Психолог не смутился.

– Иногда у психических больных наступает полоса относительного здоровья, ее мы называем ремиссией. Такого больного от здорового трудно отличить. Сейчас такая ремиссия у тебя. Доктора, которые будут тебя освидетельствовать, не очень высокой квалификации… Они могут посчитать тебя здоровым, после этого я не смогу далее сдерживать Бригса, у которого руки чешутся вогнать тебе в мозг электроды, чтобы узнать всю подноготную этих твоих убийств. Или ты решил, что тебе легче будет в лечебнице, если ты станешь слабоумным? Или ты надеешься, что после электродного психоанализа ты, счастливец, не потеряешь разум? Но в таком случае тебя, как убийцу, казнят.

Джонни какое-то время рассматривал трещину на полу, потом вскинул глаза.

– Что-то уж больно вы печетесь обо мне, док.

– Я просто исполняю свой долг. Если человек нездоров, я должен сделать все, чтобы он не был осужден как преступник.

– Я не преступник и не сумасшедший, когда же вы это поймете?

Старичок с обиженным видом удалился.

Психолог и следователь, конечно, действовали заодно, подумал Джонни. Следователь, вероятно, не был уверен, что собранных им доказательств виновности Голда будет достаточно для суда, чтобы посчитать Голда виновным, и поэтому Джонни предложили сделку. Он перестает твердить, что не он убивал, ему же помогут притвориться сумасшедшим. Таким образом, с одной стороны, дело о серии убийств оказывается успешно завершенным, с другой стороны, он, “сумасшедший убийца”, избегает смертной казни.
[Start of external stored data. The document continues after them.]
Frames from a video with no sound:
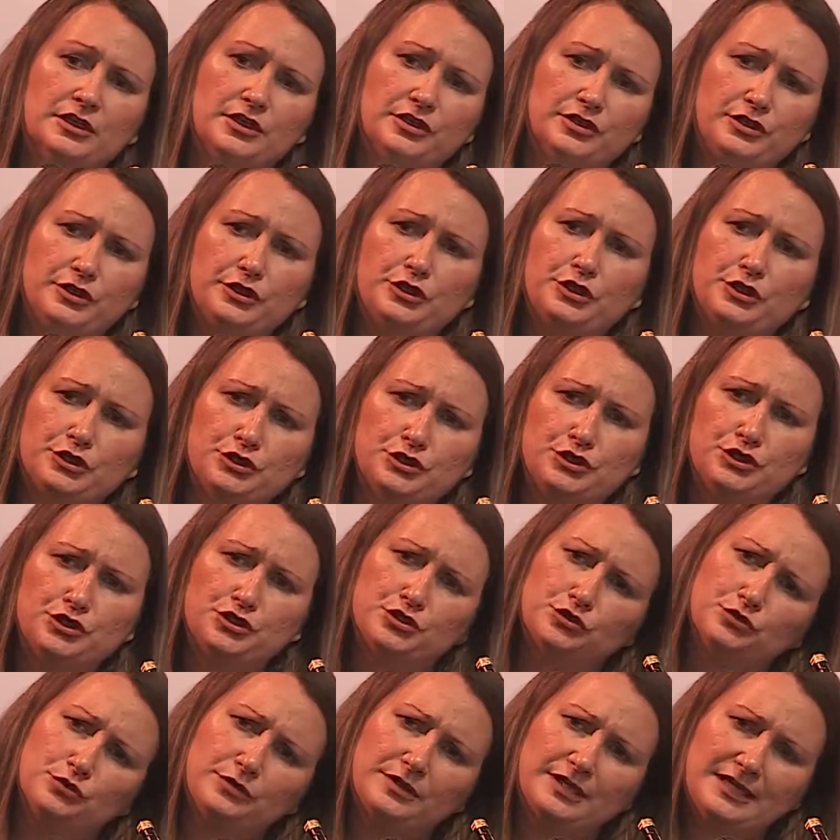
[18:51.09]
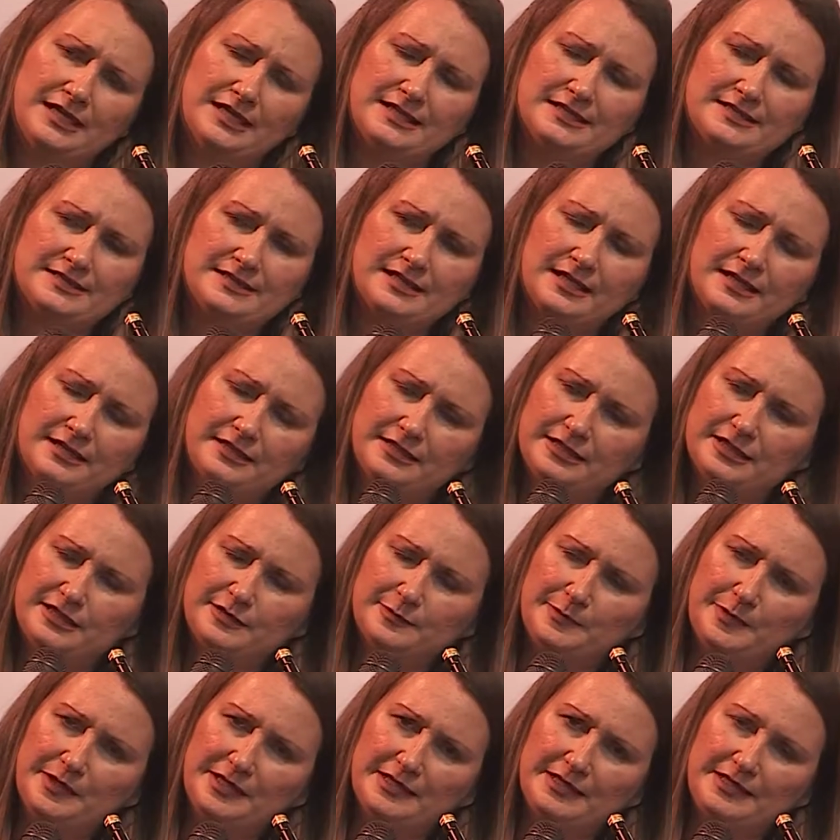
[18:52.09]
you can showcase that
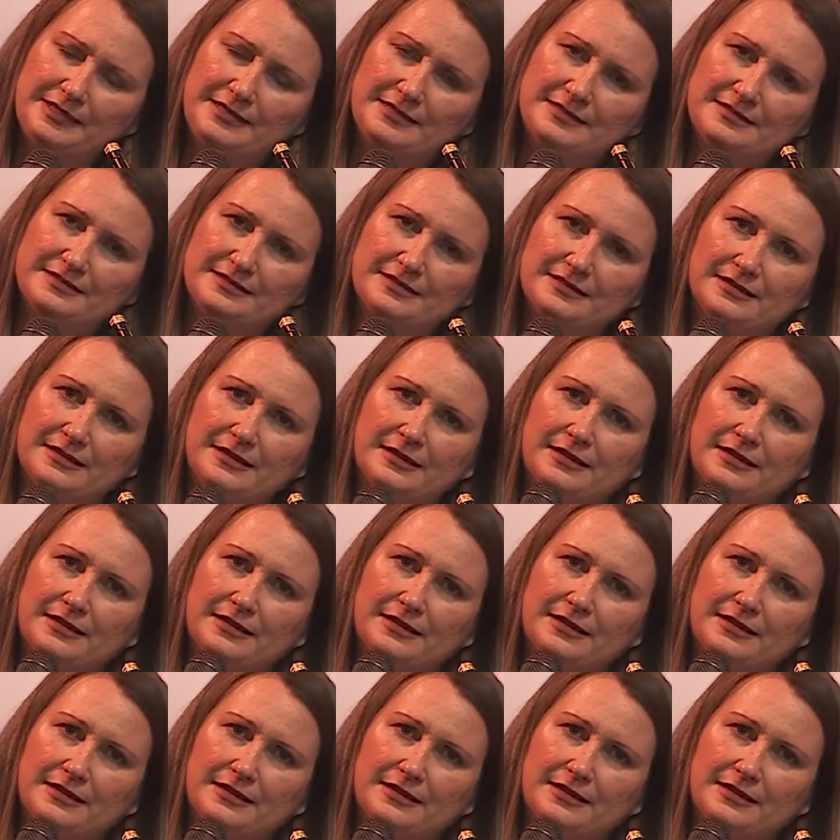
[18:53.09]
experience.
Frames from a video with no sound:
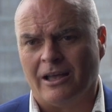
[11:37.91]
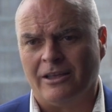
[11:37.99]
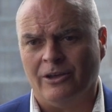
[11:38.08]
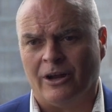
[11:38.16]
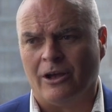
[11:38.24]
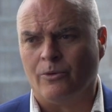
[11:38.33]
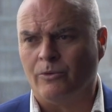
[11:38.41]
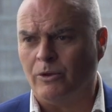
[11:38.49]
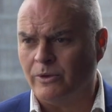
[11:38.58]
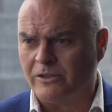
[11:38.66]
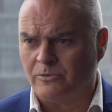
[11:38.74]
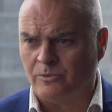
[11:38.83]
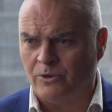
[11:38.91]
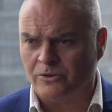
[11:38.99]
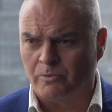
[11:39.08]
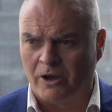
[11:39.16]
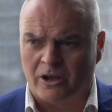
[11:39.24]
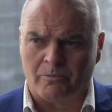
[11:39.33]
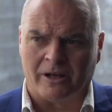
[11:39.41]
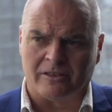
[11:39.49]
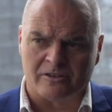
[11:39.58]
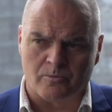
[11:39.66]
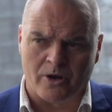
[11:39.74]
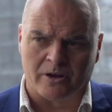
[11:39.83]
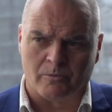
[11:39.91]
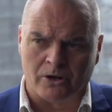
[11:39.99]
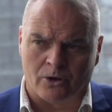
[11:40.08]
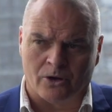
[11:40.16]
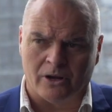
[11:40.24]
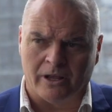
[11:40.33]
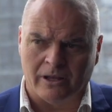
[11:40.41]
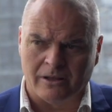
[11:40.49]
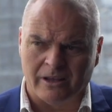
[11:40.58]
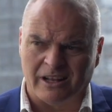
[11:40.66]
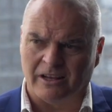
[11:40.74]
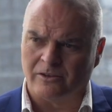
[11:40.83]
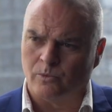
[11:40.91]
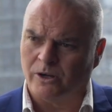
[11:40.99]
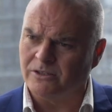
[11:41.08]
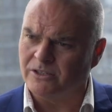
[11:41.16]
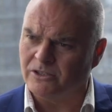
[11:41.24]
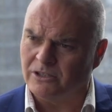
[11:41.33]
you spoke about the spread a bit earlier. It is what?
Он отказался подыграть полицейским, что же теперь они предпримут? Они устроят ему электродный психоанализ? Но почему они тянут? Не потому ли, что уверены в его невиновности? Или потому что электродный психоанализ на Трабаторе запрещен, как он запрещен на Земле, им только пугают неучей вроде него?..

Когда стемнело, Джонни, как обычно, привезли ужин. Один из тюремщиков, красноглазый альбинос, очень уж любил пошутить. В его дежурство на передвижном столике всегда был какой-то непорядок: то ложку облепливали волоски, как будто ею только что терли за ухом линяющей кошки, то в супе плавал трабатийский таракан-рогач, насекомое с мизинец величиной, то в жидком чае барахталась немного меньшая по размеру муха. Так и сейчас: грязная салфетка, в которую, судя по всему, только что сморкались, одним концом утопала в каше.

Джонни отложил салфетку в сторону и взялся за ложку. Его кормили скудно, так что если бы даже посередине тарелки лежала вареная мышь, он бы собрал кашу по краям.

Едва Джонни начал есть, как у двери раздалось странное сопение.

За его едой наблюдал один из охранников, пожилой мужчина с мешками под глазами. Он стоял у двери, прислонившись к стене. Вероятно, это он издал горлом странный звук, похожий на всхлип, больше было некому. Тюремщику немоглось: когда Джонни взглянул на него, он подрагивавшими пальцами расстегивал воротник рубахи.